## Exercise objective:
The entries below are to be copied exactly, with every picture left out.

=== Section Start ===

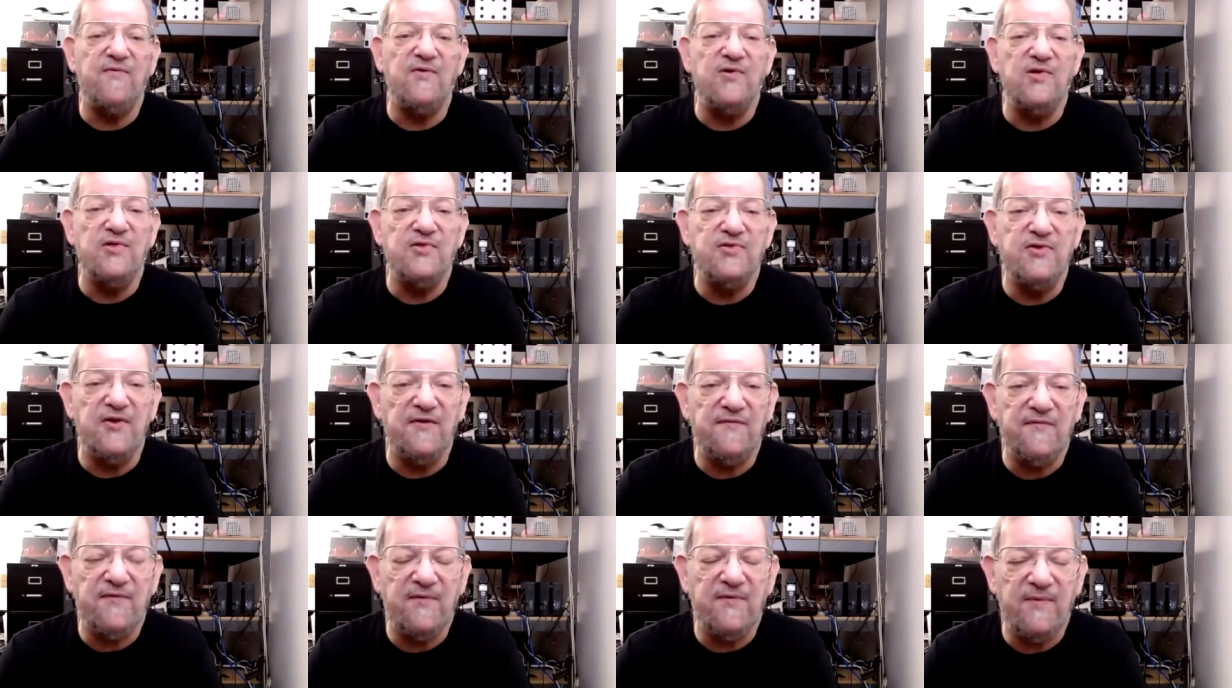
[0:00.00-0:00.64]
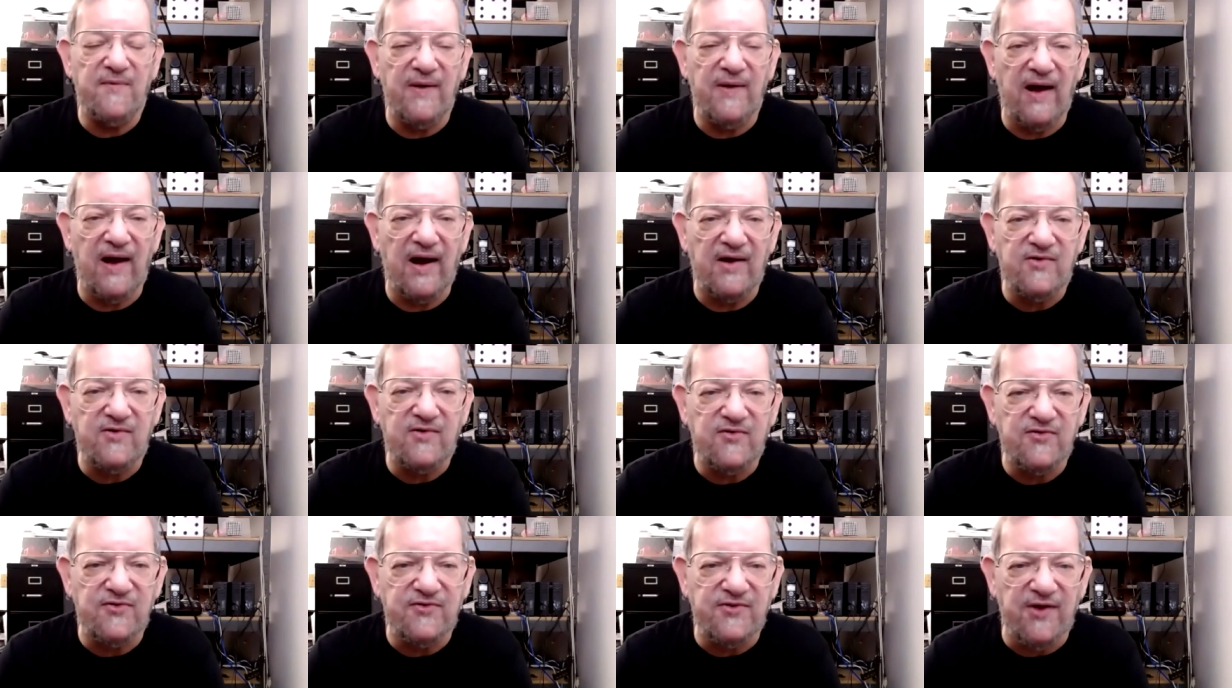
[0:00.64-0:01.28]
Well, different
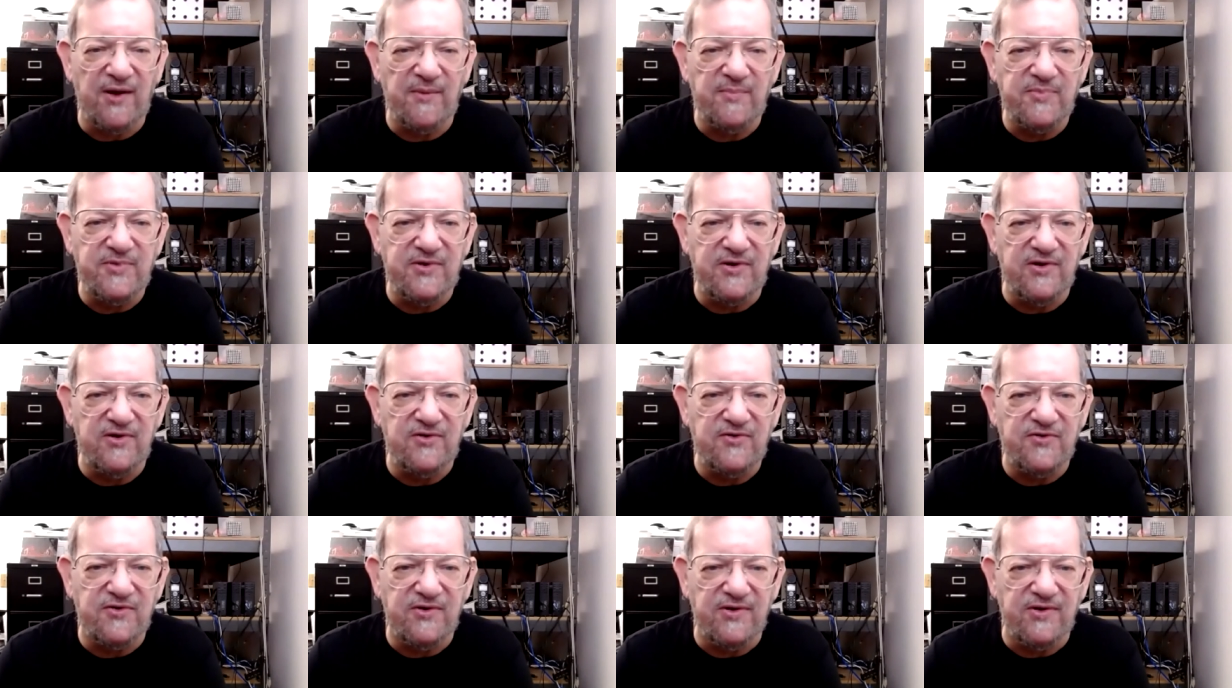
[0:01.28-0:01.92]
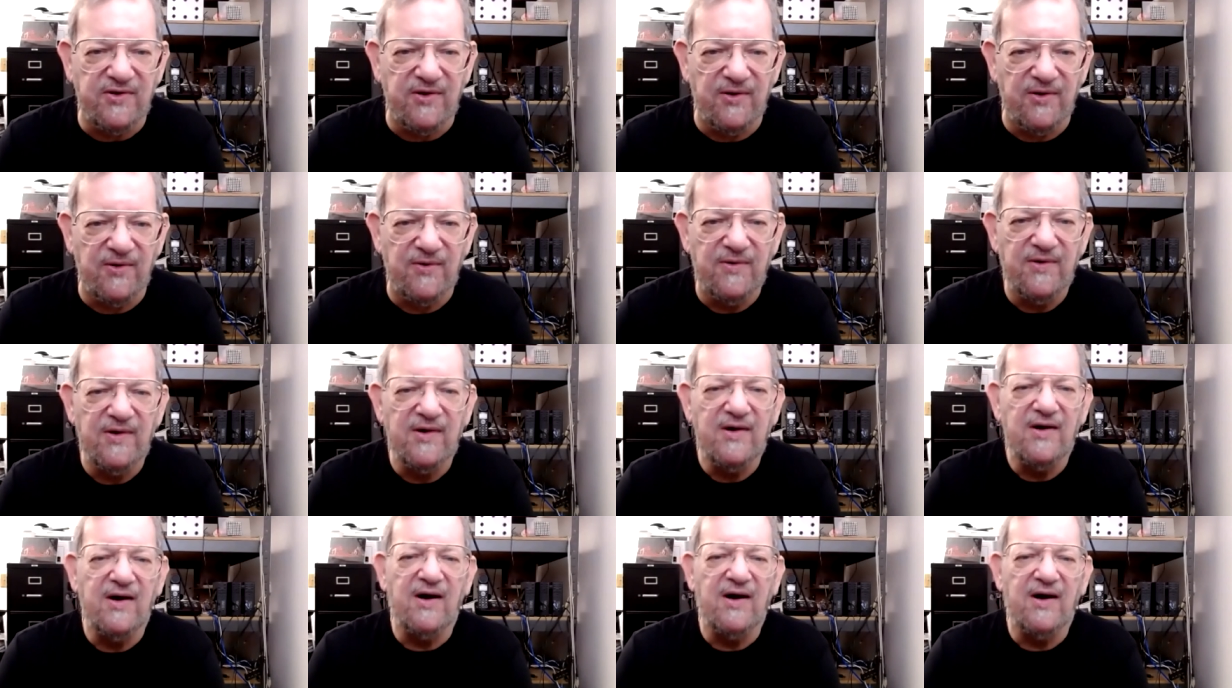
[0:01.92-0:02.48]
reactions I'm teaching you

=== Section End ===

## Solution to this task:
[0:00.00-0:00.64]
[0:00.64-0:01.28]
Well, different
[0:01.28-0:01.92]
[0:01.92-0:02.48]
reactions I'm teaching you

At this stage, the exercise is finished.